According to the embodiment of the invention, the afterburning air pipe unit is arranged, the oxidant is introduced into the heat exchange pipe unit through the afterburning air pipe unit, and the heat released by the combustion of the external heat source and the oxidant can be transferred into the thermochemical reactor on the basis of transferring the physical sensible heat of the external heat source into the thermochemical reactor, so that the heat supplied by the thermochemical reaction in the thermochemical reactor can be supplemented, the temperature along the path in the heat exchange pipe of the reactor can be prevented from being reduced, and the sufficient proceeding of the thermochemical reaction can be ensured. In addition, the oxidant is introduced to promote the combustion of combustible components in the internal and external heat sources of the heat exchanger, the temperature of the external heat sources in the heat exchanger is increased, the heat exchange of the heat exchanger is strengthened, the full progress of the thermochemical reaction can be ensured even if the internal flow rate of the heat exchanger is in a higher state, the whole height of the heat exchanger does not need to be greatly increased, and the construction cost of the reactor is saved on the basis of ensuring the heat exchange effect.

Fig. 1 to 8 are schematic structural diagrams of heat exchange devices in different structural forms according to the embodiment of the invention; fig. 9 and 10 are schematic structural diagrams of afterburning air duct units with different structural forms according to embodiments of the invention, and the heat exchange device according to the embodiments of the invention is described in detail below with reference to fig. 1 to 10.

As shown in fig. 1, the heat exchange device according to the embodiment of the present invention includes a heat exchange pipe unit 2 and a post-combustion air pipe unit 3, wherein: the heat exchange tube unit 2 is sleeved inside the thermochemical reactor 1, and the heat exchange tube unit 2 is used for introducing an external heat source A within a preset temperature range. One end of the afterburning air pipe unit 3 is inserted in the heat exchange pipe unit 2 and is used for introducing an oxidant B into the heat exchange pipe unit.

According to the embodiment of the invention, the heat exchange tube unit 2 comprises a plurality of tubular channels 21 which are sequentially connected by a plurality of elbow channels 22, wherein each tubular channel 21 is provided with at least one after-burning air pipe unit 3, the outlet end of the after-burning air pipe unit 3 is inserted into the tubular channel 21, the inlet end of the after-burning air pipe unit 3 is positioned outside the thermochemical reactor 1, an oxidant B enters the heat exchange tube unit 2 through the after-burning air pipe unit 3 to react with combustible in the heat exchange tube unit 2, the temperature in the heat exchange tube unit 2 is regulated and controlled in a segmented manner, and the temperature in the thermochemical reactor 1 is further controlled, wherein the plurality of tubular channels 21 can be arranged in parallel at equal intervals.

According to the embodiment of the invention, the number of the post-combustion air pipe units 3 is consistent with that of the tubular channels 21, and each tubular channel 21 is provided with one post-combustion air pipe unit 3, so that the staged combustion of fuel in the heat exchanger is realized, and further the staged control of the temperature in the heat exchanger is realized.

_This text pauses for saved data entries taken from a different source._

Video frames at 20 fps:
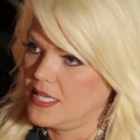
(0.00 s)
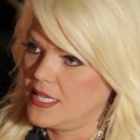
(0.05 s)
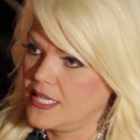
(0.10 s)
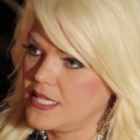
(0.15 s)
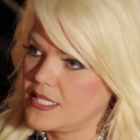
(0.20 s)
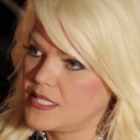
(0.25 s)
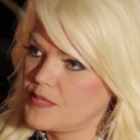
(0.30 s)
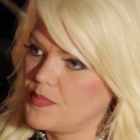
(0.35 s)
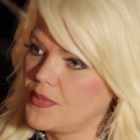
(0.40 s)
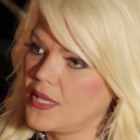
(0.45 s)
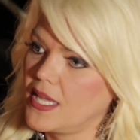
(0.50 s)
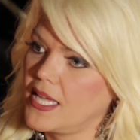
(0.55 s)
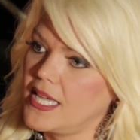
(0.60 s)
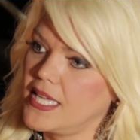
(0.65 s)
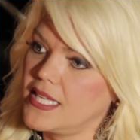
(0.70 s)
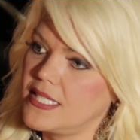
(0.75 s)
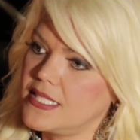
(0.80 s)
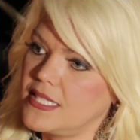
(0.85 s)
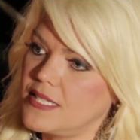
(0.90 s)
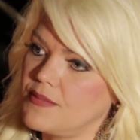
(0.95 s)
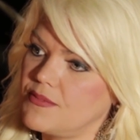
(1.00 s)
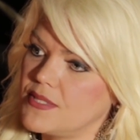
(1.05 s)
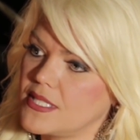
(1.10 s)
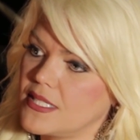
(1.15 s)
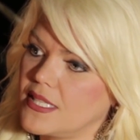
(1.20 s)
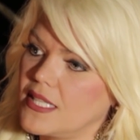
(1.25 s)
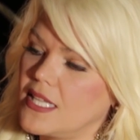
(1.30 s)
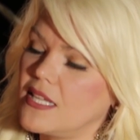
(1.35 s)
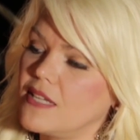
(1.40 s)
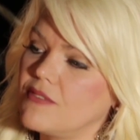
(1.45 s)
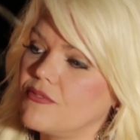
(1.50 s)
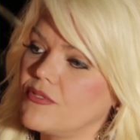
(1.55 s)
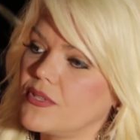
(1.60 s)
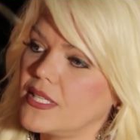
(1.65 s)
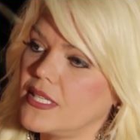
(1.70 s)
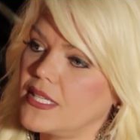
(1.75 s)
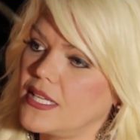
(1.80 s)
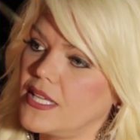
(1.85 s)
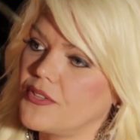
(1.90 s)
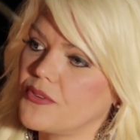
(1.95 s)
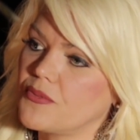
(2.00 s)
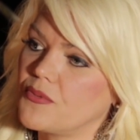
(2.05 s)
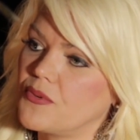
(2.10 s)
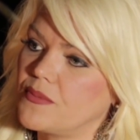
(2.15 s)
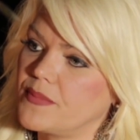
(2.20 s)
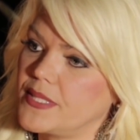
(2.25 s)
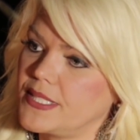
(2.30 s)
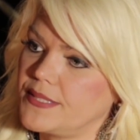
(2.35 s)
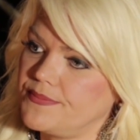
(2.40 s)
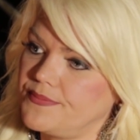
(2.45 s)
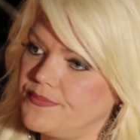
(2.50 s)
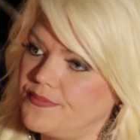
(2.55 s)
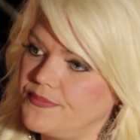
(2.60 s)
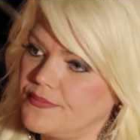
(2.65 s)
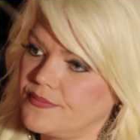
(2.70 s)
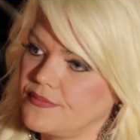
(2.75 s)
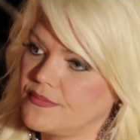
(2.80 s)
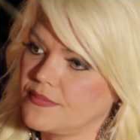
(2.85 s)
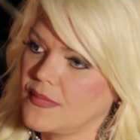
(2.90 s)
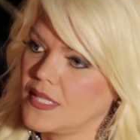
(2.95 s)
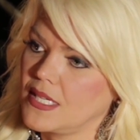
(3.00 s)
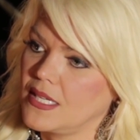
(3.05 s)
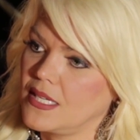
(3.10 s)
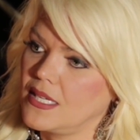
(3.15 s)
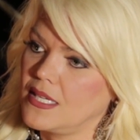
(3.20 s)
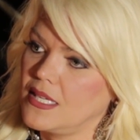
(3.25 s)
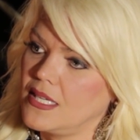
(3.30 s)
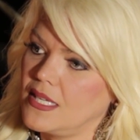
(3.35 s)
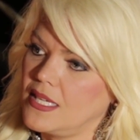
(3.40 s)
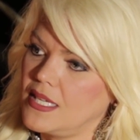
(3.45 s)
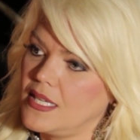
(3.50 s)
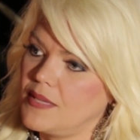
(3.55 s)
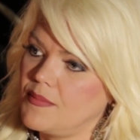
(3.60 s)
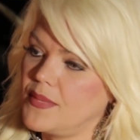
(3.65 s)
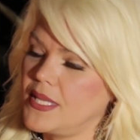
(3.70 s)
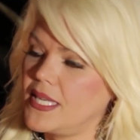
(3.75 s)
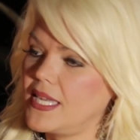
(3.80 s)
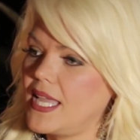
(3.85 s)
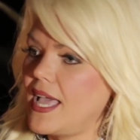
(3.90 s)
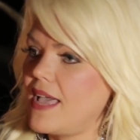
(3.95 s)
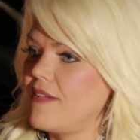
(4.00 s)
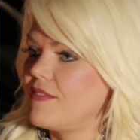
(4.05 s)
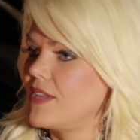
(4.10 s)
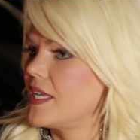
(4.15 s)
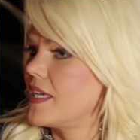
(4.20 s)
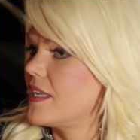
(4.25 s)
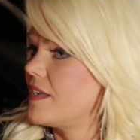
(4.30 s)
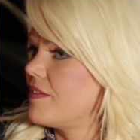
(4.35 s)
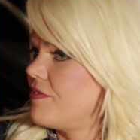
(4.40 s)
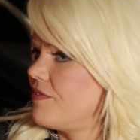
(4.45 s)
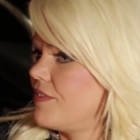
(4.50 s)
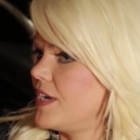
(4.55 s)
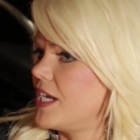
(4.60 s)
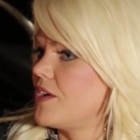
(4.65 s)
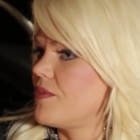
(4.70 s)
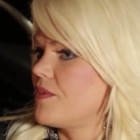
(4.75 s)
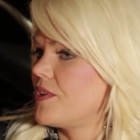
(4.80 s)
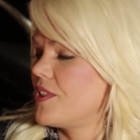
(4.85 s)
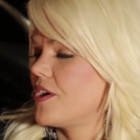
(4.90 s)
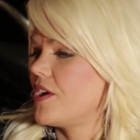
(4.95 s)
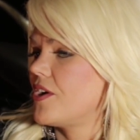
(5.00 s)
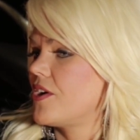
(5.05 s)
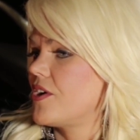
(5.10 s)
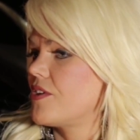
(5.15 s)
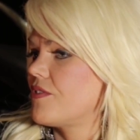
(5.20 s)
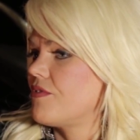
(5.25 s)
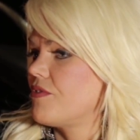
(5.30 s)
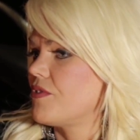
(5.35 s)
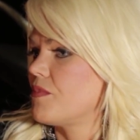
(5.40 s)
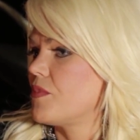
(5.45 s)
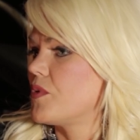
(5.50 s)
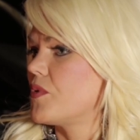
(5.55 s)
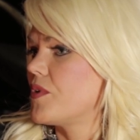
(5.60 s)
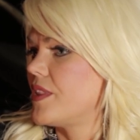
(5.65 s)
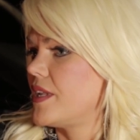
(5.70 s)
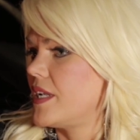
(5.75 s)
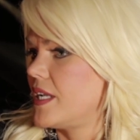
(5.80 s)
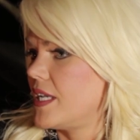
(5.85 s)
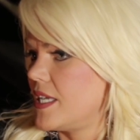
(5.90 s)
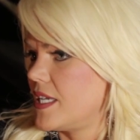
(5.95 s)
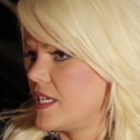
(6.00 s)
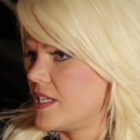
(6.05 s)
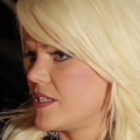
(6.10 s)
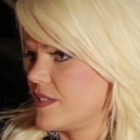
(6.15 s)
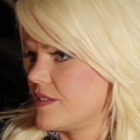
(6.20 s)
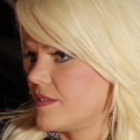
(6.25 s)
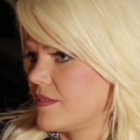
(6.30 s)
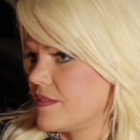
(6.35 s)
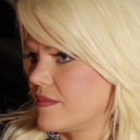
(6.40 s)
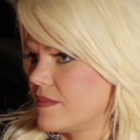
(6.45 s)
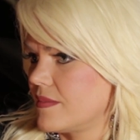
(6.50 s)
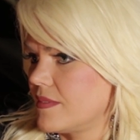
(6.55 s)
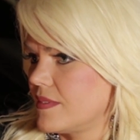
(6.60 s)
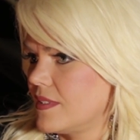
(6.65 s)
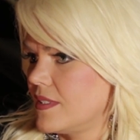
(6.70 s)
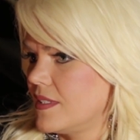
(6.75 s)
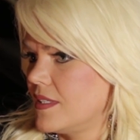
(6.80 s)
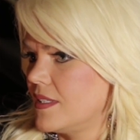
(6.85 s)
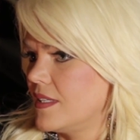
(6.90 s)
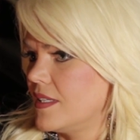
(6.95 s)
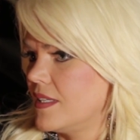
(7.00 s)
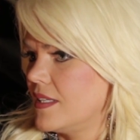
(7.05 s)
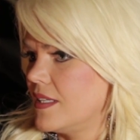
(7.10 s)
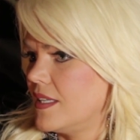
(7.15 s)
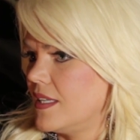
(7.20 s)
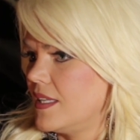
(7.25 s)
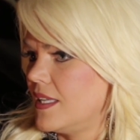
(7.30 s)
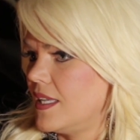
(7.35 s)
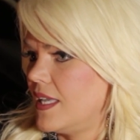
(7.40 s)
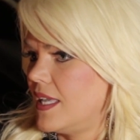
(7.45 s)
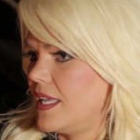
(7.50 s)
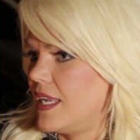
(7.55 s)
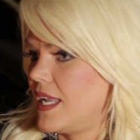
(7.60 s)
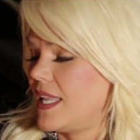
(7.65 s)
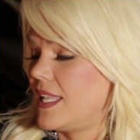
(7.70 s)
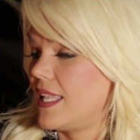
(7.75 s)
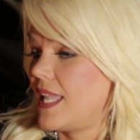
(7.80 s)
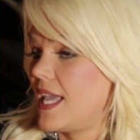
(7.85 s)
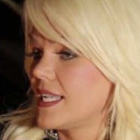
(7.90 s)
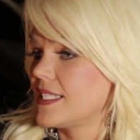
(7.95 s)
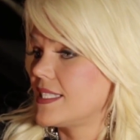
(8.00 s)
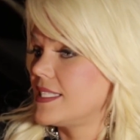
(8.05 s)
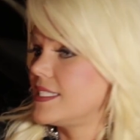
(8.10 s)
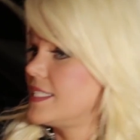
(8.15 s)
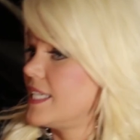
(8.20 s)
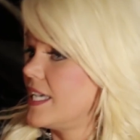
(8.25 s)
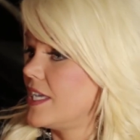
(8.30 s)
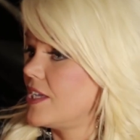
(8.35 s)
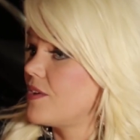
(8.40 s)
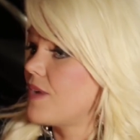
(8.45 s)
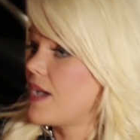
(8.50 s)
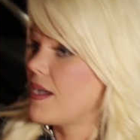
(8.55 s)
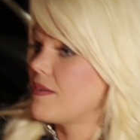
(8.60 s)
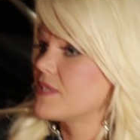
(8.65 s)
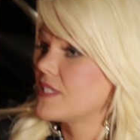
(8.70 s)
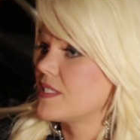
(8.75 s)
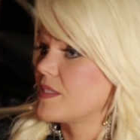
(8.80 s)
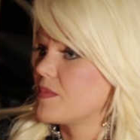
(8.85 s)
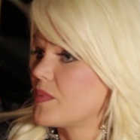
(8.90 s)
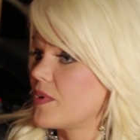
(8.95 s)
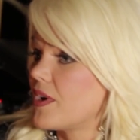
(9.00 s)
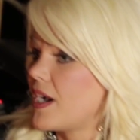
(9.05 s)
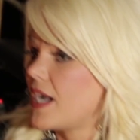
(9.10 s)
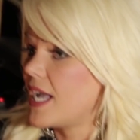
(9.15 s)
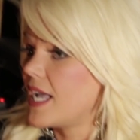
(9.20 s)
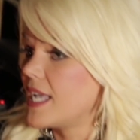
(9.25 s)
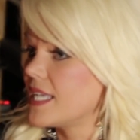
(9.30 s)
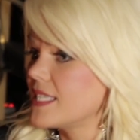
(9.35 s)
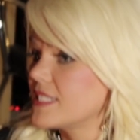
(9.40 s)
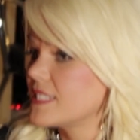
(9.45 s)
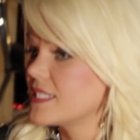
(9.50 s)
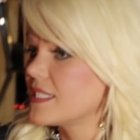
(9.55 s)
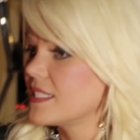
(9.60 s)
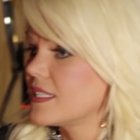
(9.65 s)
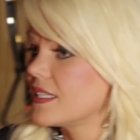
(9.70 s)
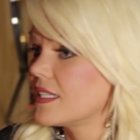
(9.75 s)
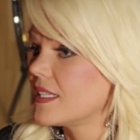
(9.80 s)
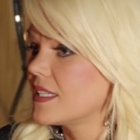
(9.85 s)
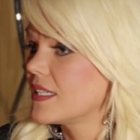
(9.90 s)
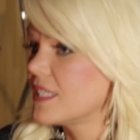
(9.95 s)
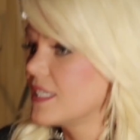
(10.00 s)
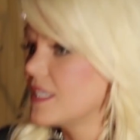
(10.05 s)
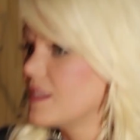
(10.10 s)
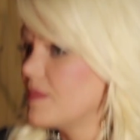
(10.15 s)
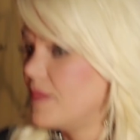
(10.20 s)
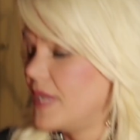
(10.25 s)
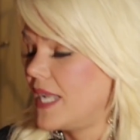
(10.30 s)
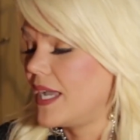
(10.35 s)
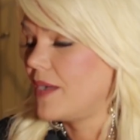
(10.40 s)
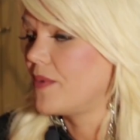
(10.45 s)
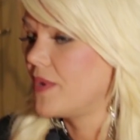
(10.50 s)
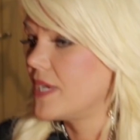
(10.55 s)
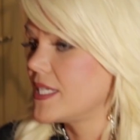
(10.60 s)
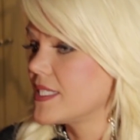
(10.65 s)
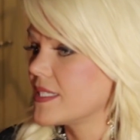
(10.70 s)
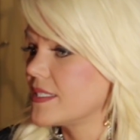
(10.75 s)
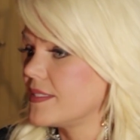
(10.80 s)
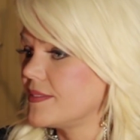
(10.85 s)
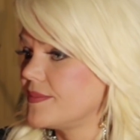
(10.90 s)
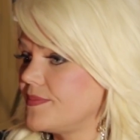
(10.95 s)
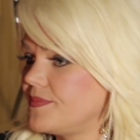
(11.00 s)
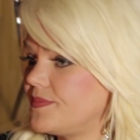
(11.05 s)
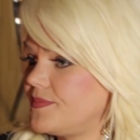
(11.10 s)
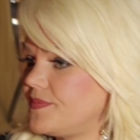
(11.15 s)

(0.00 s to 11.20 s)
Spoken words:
and he explained he was in love with another woman. He'd been having an affair with her for more than a year. And I'd like to tell you I was surprised, but I wasn't.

According to the embodiment of the invention, by configuring at least one afterburning air pipe unit 3 for each tubular channel 21, the amount of the oxidant introduced into each tubular channel 21 can be independently controlled, the oxidant can be fed along the heat exchange pipe unit 2 along multiple points for afterburning, the temperature and heat exchange of the heat exchange pipe unit 2 along the direction can be further controlled in a segmented manner, and the temperature inside the reactor can be further regulated in a segmented manner.

According to the embodiment of the invention, the heat exchange tube unit 2 is arranged in a reciprocating multi-flow manner, on one hand, the residence time and the reaction time of combustible materials in the heat exchange tube unit 2 can be increased while the speed in the heat exchange tube unit 2 is ensured to enhance heat transfer; on the other hand, the flexible arrangement of the feeding positions of the oxidant is facilitated, and the flexible regulation and control of the amount of the oxidant fed at each point are realized.

Fig. 2 is a schematic cross-sectional structure view of the heat exchange device shown in fig. 1.

As shown in fig. 2, according to the embodiment of the present invention, the heat exchange tube unit 2 is provided in a set, and the set of heat exchange tube unit 2 is provided at a central position inside the thermochemical reactor 1.

According to an embodiment of the invention, the inlet end of the post-combustion flue pipe unit 3 is located at one side of the thermochemical reactor 1, so as to facilitate the arrangement of the main piping for the source of the oxidizing agent.

According to the embodiment of the invention, each tubular channel is provided with one afterburning air pipe unit, the outlet end of the afterburning air pipe unit is inserted into the tubular channel, and the length of the afterburning air pipe unit inserted into the tubular channel is greater than 2/3 of the total length of the tubular channel, so that the temperature of a wider area in the tubular channel 21 can be regulated.

FIG. 3 is a schematic structural diagram of a heat exchange device according to an embodiment of the present invention; fig. 4 is a schematic cross-sectional structure view of the heat exchange device shown in fig. 3.

As shown in fig. 3 and 4, the heat exchange device of this embodiment has substantially the same structure as the heat exchange device of fig. 1, except that: the heat exchange tube units 2 are provided with a plurality of groups, and the heat exchange tube units 2 are uniformly distributed and arranged along the circumferential direction of the inner wall of the thermochemical reactor 1. Under the condition that the cross section of the thermochemical reactor 1 is circular, a plurality of groups of heat exchange tube units 2 are arranged on a circumference concentric with the cross section of the thermochemical reactor 1, so that the arrangement is favorable for increasing the heat exchange area and strengthening the heat exchange.

Fig. 5 is a schematic structural diagram of a heat exchange device according to an embodiment of the invention.

As shown in fig. 5, the heat exchanger of this embodiment has substantially the same structure as the heat exchanger of fig. 1, except that: each tubular channel 21 is provided with two afterburning air pipe units 3, the outlet ends of the two afterburning air pipe units 3 are respectively inserted into the two ends of the tubular channel 21, and the inlet ends of the two afterburning air pipe units 3 are respectively positioned at the two opposite sides of the thermochemical reactor 1, so that on one hand, the length of each afterburning air pipe unit 3 can be shortened, the expansion and deformation of the afterburning air pipe unit under the high-temperature condition are reduced, on the other hand, the structural form of a single afterburning air pipe unit 3 is facilitated to be simplified, and the flexible adjustment of the afterburning air quantity in regional control is realized.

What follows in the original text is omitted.